Directions: Your copy should hold exactly the lines from the beginning of the listing below through the line with "[7:31.65-7:32.65]", without any pictures.

Material provided:
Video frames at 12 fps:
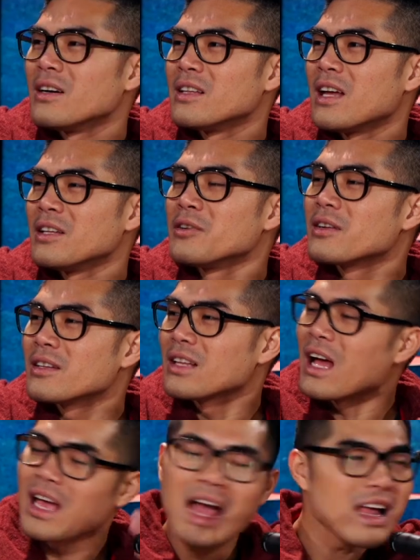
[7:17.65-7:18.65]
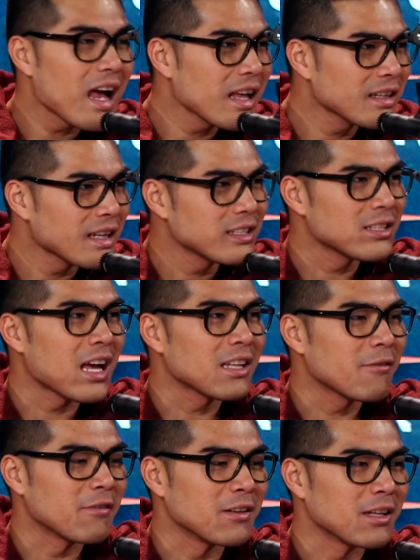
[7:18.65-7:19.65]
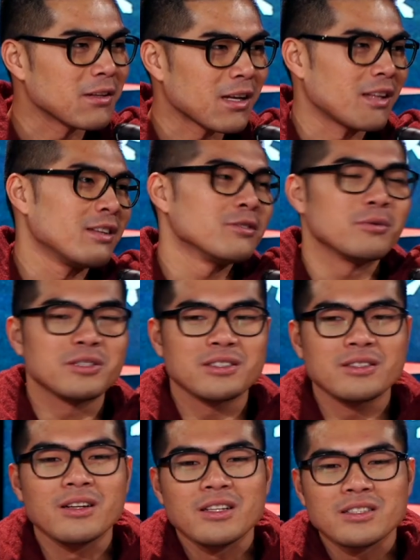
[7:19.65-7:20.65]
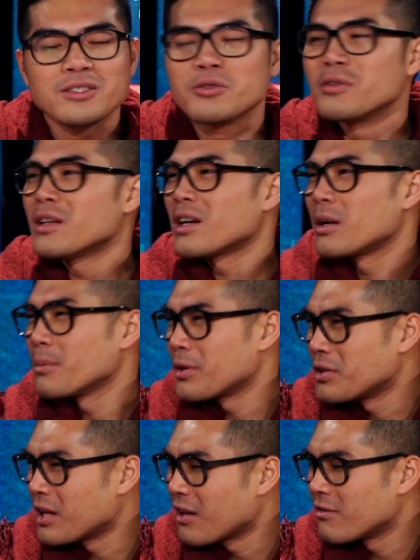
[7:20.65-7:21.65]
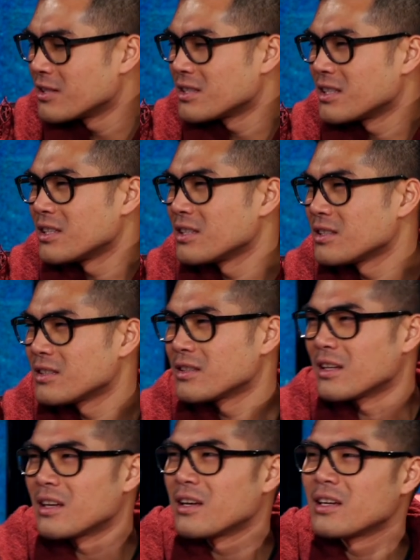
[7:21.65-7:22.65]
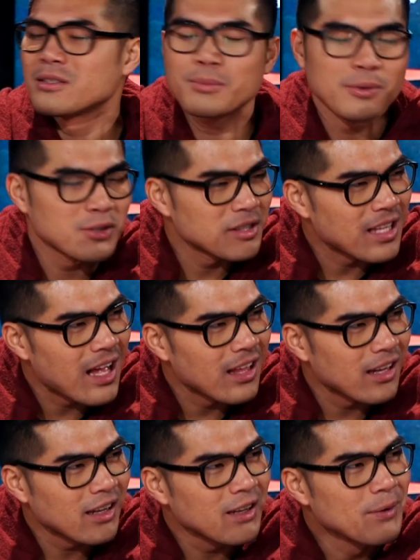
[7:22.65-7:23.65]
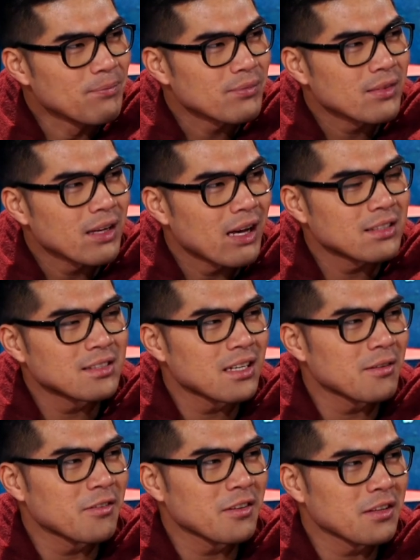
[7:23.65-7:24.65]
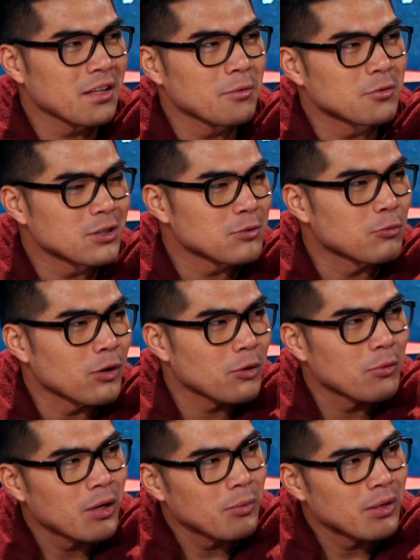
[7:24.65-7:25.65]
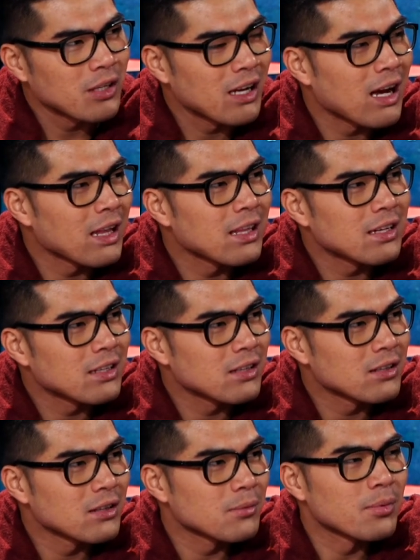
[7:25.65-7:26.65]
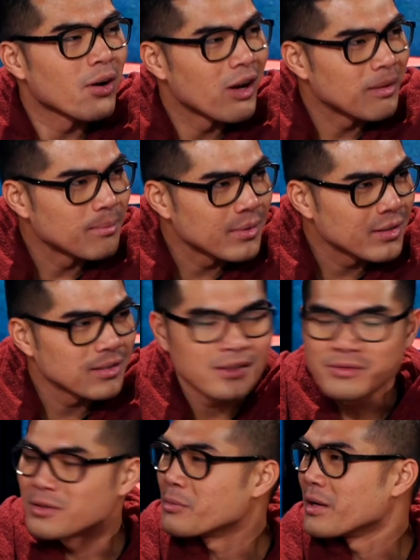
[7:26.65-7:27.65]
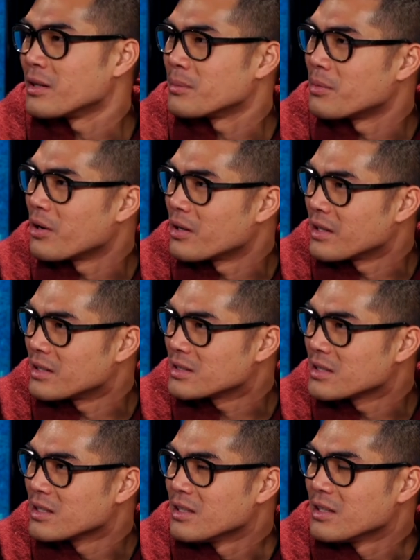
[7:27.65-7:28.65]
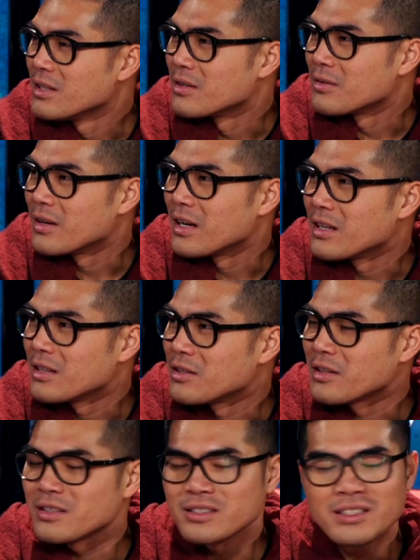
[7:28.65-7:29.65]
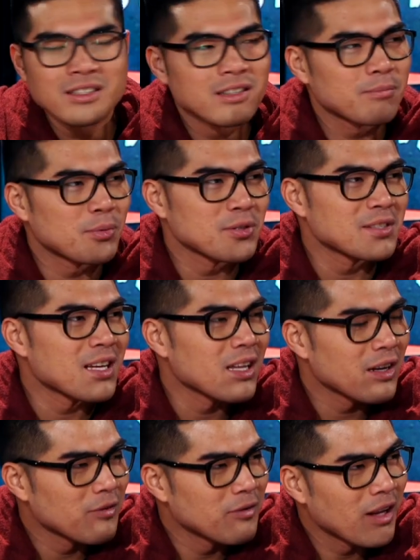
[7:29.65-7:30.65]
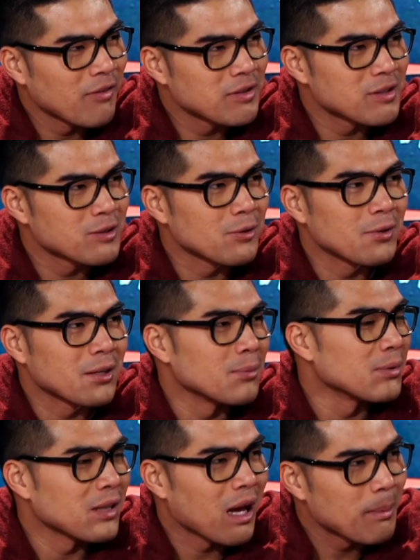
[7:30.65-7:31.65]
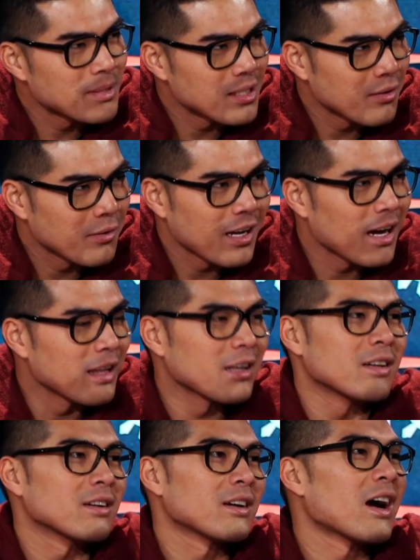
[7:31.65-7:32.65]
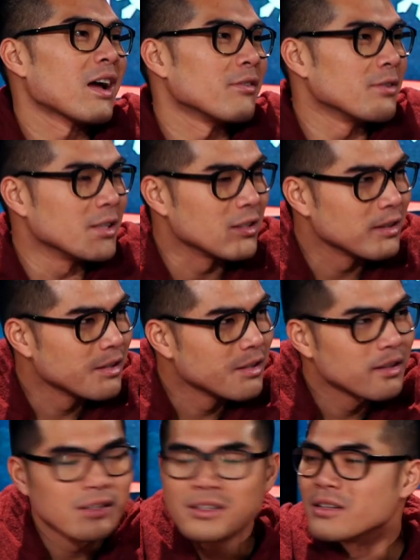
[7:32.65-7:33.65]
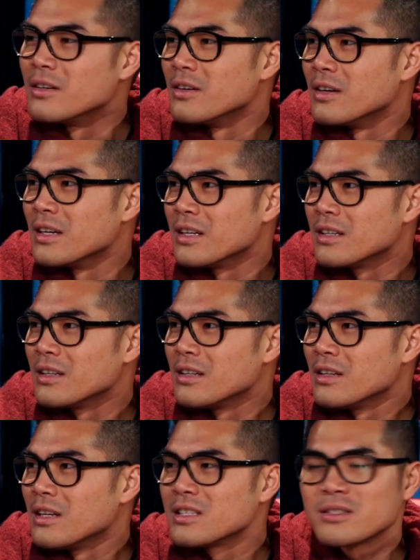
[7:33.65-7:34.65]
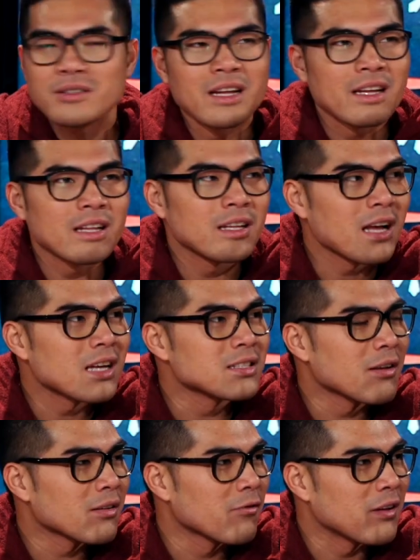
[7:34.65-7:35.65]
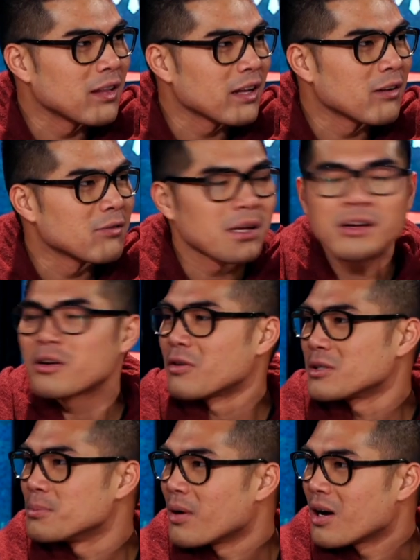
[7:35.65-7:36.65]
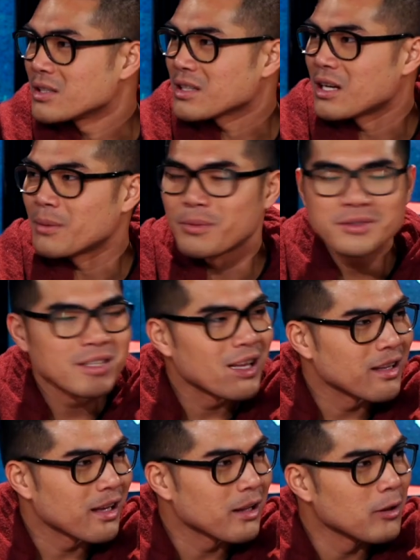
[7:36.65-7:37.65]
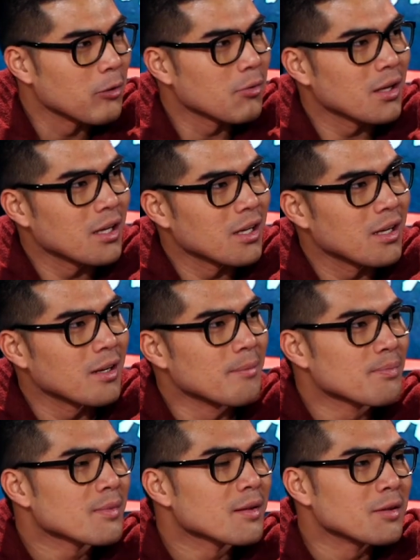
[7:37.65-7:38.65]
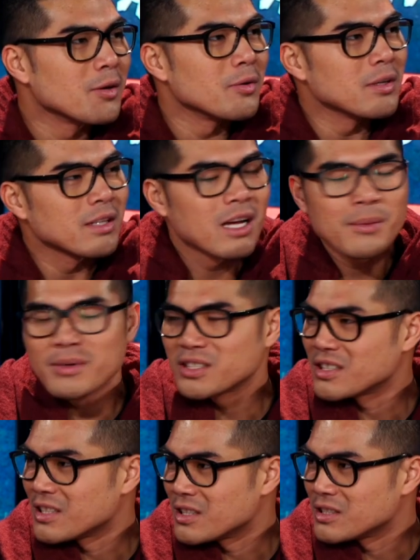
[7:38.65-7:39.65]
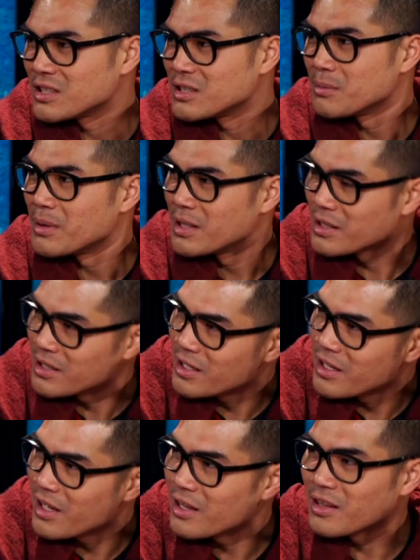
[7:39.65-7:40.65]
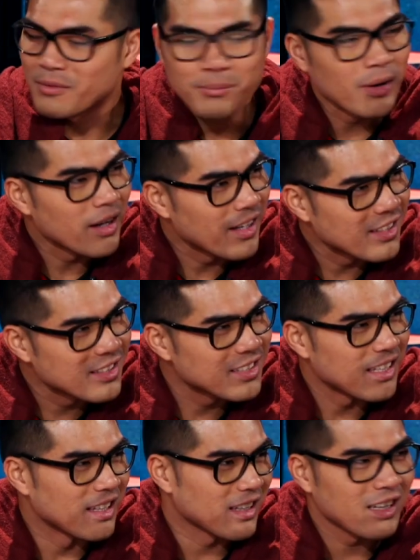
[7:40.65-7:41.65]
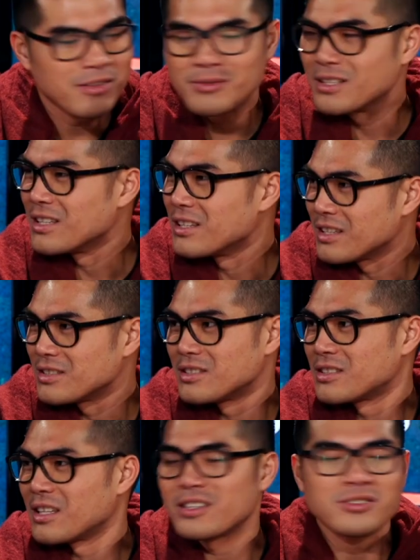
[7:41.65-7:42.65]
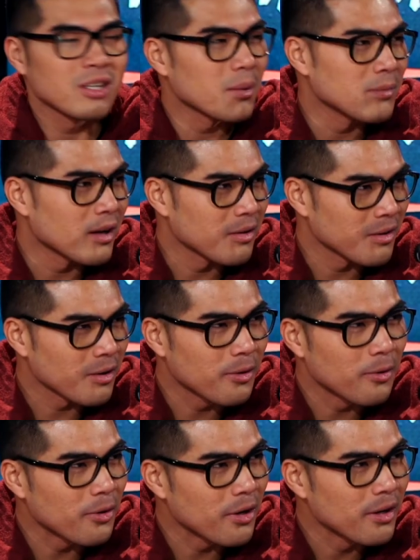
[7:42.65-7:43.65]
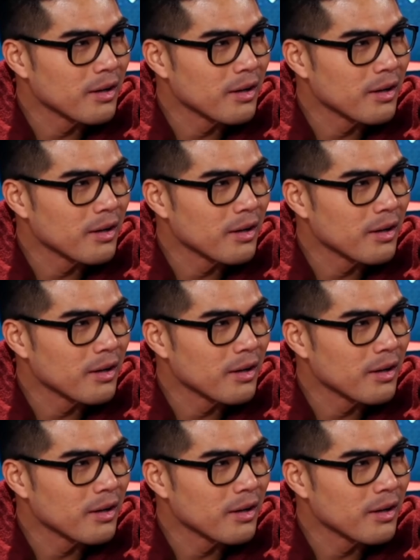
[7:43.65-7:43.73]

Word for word: that you can, I, I, I just had a feeling like an intuition, just knowing the kind of player Davis is, that his personality, I just had a feeling that it would just work well with a guy like LeBron because of the way LeBron is right? You can see the personality of Davis is totally complete opposite of a guy like Kyrie. Kyrie. Right? It's like it has that feeling of like a Chris Bosh kind of personality, like low key, don't need that much attention, but then can get buckets and can mm-hmm. really get get the job done on the court.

Response to the task:
Video frames at 12 fps:
[7:17.65-7:18.65]
[7:18.65-7:19.65]
[7:19.65-7:20.65]
[7:20.65-7:21.65]
[7:21.65-7:22.65]
[7:22.65-7:23.65]
[7:23.65-7:24.65]
[7:24.65-7:25.65]
[7:25.65-7:26.65]
[7:26.65-7:27.65]
[7:27.65-7:28.65]
[7:28.65-7:29.65]
[7:29.65-7:30.65]
[7:30.65-7:31.65]
[7:31.65-7:32.65]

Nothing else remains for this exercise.